Former President Trump and other federal defendants in a lawsuit filed by Black Lives Matter D.C. cannot be sued for monetary damages for their handling of a protest that erupted into violence outside the White House on June 1, 2020, a U.S. judge ruled yesterday.
Judge Dabney Friedrich of the U.S. District Court for the District of Columbia said there’s no evidence that Trump and other federal officials, including then-acting Park Police Chief Gregory Monahan, acted illegally in stopping the protest at Lafayette Square.
"The defendants are entitled to qualified immunity as the plaintiffs have not plausibly alleged a violation of law," wrote the judge, whom Trump appointed to the D.C. bench in 2017.
Defendants in the suit comprised Trump, Monahan, former Attorney General William Barr and dozens of others involved in planning the police response. Black Lives Matter, which filed the suit along with the American Civil Liberties Union of the District of Columbia, accused the Trump administration of conspiring with federal agencies to disrupt the protest.
In dismissing most claims in the lawsuit, the judge disagreed, ruling that there was no evidence of a conspiracy and that Black Lives Matter D.C. as a group "fails to demonstrate standing as an organizational plaintiff."
Scott Michelman, legal director for the ACLU of the District of Columbia, said the ruling was "a stunning rejection" of constitutional values and the rights of protesters and "effectively places federal officials above the law."

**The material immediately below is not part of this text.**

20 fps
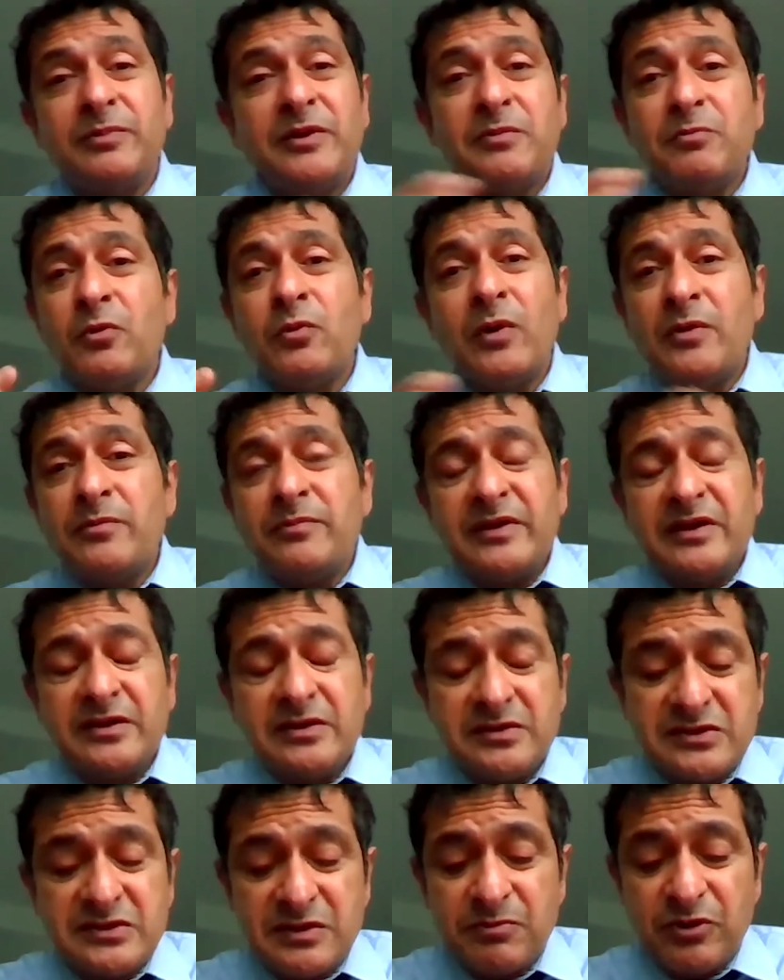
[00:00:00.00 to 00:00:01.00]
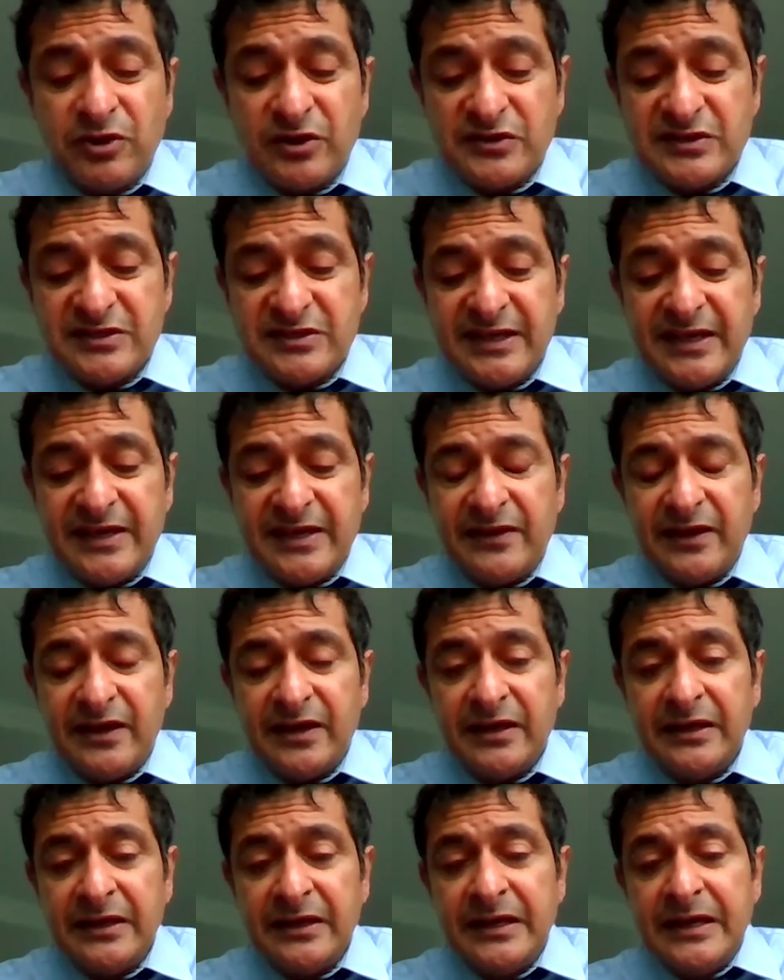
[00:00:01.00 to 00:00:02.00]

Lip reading: People won't be surprised to hear that.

"We plan to evaluate all our legal options to ensure that protesters cannot be wantonly attacked at the whim of a federal official," he said.
Park Police and other federal officers used smoke bombs, tear gas, shields and batons to clear a crowd of largely peaceful protesters who gathered at Lafayette Square to demonstrate against the police killing of George Floyd in Minneapolis in late May of last year (Greenwire, June 2, 2020).
The incident sparked a public outcry and congressional hearings as critics accused the Park Police of using excessive force against the protesters. Two Park Police officers were reassigned after a video showed them attacking two Australian journalists with a baton and shield.
The judge said part of the lawsuit could proceed, including a challenge on restrictions on protests at Lafayette Square and against Arlington County, Va., and D.C. police who participated in the crackdown.
Michelman also criticized the judge’s decision for making a distinction between federal and local law enforcement officers involved in the operation.
"Congress should plug this dangerous gap in our system of constitutional remedies by legislating that federal officers, no less than state and local ones, can be sued when they violate individuals’ rights," he said.